====== Input ======
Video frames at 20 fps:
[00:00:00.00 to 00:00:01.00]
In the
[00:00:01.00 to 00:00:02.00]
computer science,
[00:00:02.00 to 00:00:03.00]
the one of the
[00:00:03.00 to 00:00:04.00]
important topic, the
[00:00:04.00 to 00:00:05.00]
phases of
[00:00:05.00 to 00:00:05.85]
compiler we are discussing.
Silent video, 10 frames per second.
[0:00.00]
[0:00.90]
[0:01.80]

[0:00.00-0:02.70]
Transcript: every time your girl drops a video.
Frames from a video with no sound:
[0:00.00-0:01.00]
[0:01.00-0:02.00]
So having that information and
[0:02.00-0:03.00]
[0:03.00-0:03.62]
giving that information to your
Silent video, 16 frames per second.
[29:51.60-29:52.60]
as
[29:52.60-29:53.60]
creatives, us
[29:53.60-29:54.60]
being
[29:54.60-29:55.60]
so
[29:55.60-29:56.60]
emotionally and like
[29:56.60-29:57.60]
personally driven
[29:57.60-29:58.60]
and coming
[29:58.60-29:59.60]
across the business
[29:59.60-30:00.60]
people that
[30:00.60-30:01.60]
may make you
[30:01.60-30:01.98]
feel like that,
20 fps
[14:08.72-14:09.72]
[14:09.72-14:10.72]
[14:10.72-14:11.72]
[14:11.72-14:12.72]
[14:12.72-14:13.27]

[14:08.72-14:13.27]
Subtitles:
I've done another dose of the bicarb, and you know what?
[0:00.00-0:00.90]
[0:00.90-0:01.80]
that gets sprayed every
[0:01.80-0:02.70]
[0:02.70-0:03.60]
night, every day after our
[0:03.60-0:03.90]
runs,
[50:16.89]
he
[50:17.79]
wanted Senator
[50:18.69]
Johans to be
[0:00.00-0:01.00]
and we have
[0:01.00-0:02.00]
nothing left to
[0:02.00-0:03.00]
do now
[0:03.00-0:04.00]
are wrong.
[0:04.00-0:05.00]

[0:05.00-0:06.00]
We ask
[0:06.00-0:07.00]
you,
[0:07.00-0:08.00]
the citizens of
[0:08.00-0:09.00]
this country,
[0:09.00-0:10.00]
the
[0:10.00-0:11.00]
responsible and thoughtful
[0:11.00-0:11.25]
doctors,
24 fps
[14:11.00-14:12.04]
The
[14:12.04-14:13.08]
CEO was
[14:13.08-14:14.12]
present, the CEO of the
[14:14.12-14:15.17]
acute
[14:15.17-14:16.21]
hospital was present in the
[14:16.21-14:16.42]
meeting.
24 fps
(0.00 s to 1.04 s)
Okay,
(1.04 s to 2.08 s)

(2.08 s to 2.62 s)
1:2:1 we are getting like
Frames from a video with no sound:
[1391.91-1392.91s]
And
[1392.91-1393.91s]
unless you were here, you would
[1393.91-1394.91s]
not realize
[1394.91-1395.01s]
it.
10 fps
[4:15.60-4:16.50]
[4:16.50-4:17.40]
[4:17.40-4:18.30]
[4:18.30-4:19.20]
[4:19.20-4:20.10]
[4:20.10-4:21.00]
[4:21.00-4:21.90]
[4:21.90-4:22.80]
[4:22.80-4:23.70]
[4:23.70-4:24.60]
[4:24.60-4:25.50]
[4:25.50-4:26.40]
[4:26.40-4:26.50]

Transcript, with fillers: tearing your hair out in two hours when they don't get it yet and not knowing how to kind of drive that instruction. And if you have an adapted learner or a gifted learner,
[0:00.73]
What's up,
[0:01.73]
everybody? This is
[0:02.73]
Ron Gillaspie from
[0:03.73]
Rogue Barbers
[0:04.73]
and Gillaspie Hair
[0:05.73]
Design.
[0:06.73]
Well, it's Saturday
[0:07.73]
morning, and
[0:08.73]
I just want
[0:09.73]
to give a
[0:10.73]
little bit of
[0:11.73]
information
======
#### Problem statement
Report how many lines of the entries hold the string "Silent". Provide the number alone.

#### Answer to this problem
2